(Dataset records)
= = = =

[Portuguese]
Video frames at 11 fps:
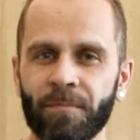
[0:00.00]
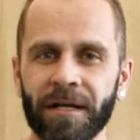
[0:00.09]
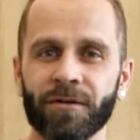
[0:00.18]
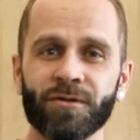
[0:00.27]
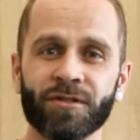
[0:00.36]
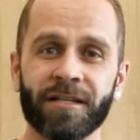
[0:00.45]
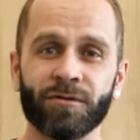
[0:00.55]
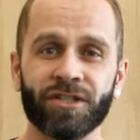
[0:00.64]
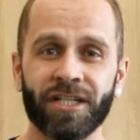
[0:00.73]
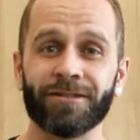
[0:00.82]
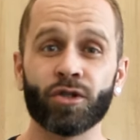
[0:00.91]
o pelo do
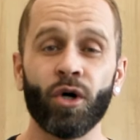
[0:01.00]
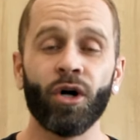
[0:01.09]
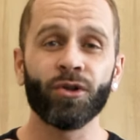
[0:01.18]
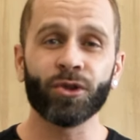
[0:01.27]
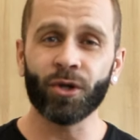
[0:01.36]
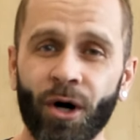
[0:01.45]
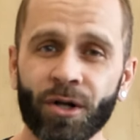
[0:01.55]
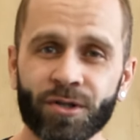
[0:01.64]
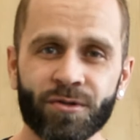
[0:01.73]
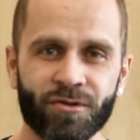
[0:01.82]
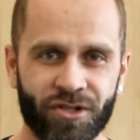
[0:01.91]
seu Shih Tzu
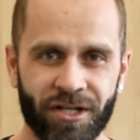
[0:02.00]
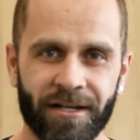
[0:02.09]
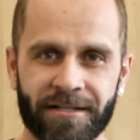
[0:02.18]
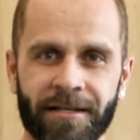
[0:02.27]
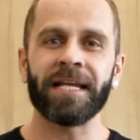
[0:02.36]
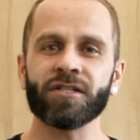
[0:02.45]
todos os dias.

= = = =

* Directions: Transcribe all data precisely. Pictures are not copied.

* Exercise response:
[Portuguese]
Video frames at 11 fps:
[0:00.00]
[0:00.09]
[0:00.18]
[0:00.27]
[0:00.36]
[0:00.45]
[0:00.55]
[0:00.64]
[0:00.73]
[0:00.82]
[0:00.91]
o pelo do
[0:01.00]
[0:01.09]
[0:01.18]
[0:01.27]
[0:01.36]
[0:01.45]
[0:01.55]
[0:01.64]
[0:01.73]
[0:01.82]
[0:01.91]
seu Shih Tzu
[0:02.00]
[0:02.09]
[0:02.18]
[0:02.27]
[0:02.36]
[0:02.45]
todos os dias.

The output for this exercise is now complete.